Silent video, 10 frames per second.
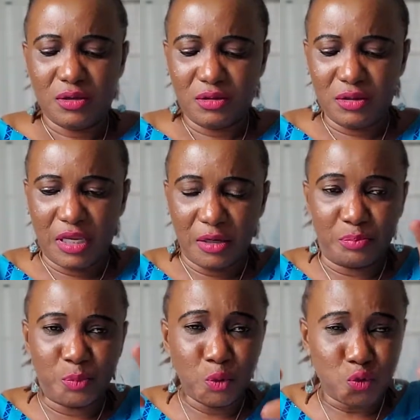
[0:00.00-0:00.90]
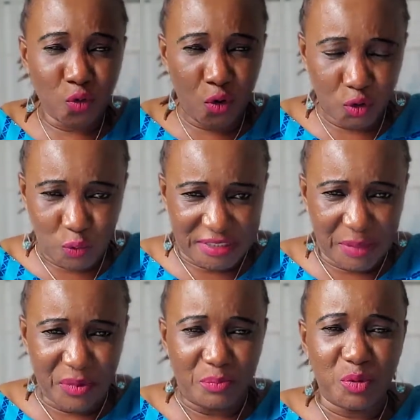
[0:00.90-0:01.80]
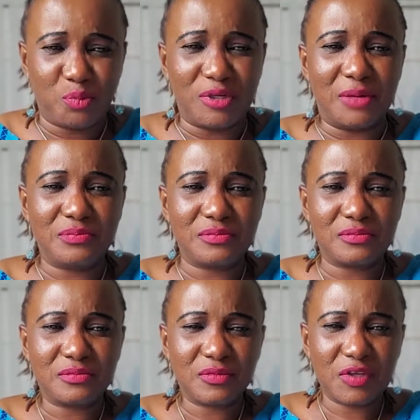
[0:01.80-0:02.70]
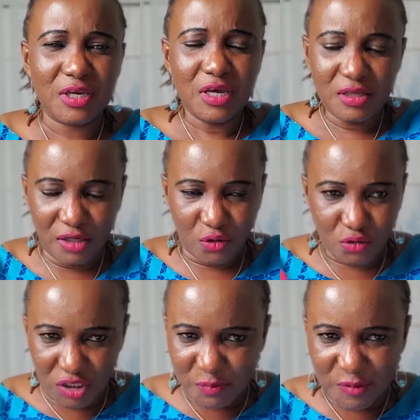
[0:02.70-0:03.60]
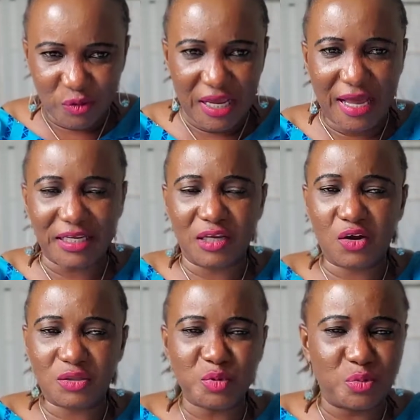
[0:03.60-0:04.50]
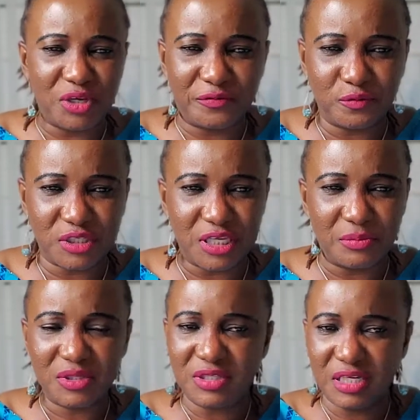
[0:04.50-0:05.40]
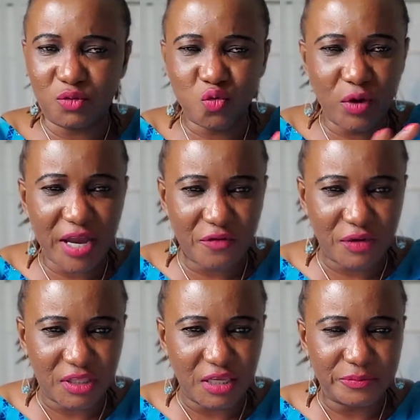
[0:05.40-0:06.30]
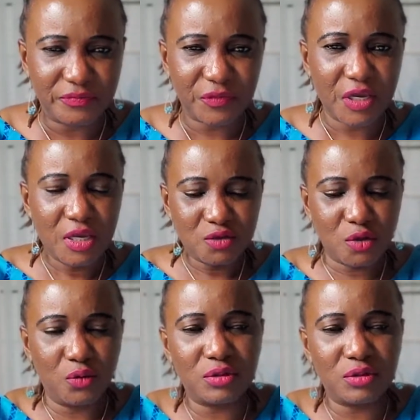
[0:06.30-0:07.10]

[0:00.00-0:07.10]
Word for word: Then they put hot water and people them. Then they cut people their hand and cut people their foot them. They do everything. So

**WHAT IS NEEDED:**
Return the material exactly as it reads, though without the pictures it holds.

**ANSWER BOX:**
Silent video, 10 frames per second.
[0:00.00-0:00.90]
[0:00.90-0:01.80]
[0:01.80-0:02.70]
[0:02.70-0:03.60]
[0:03.60-0:04.50]
[0:04.50-0:05.40]
[0:05.40-0:06.30]
[0:06.30-0:07.10]

[0:00.00-0:07.10]
Word for word: Then they put hot water and people them. Then they cut people their hand and cut people their foot them. They do everything. So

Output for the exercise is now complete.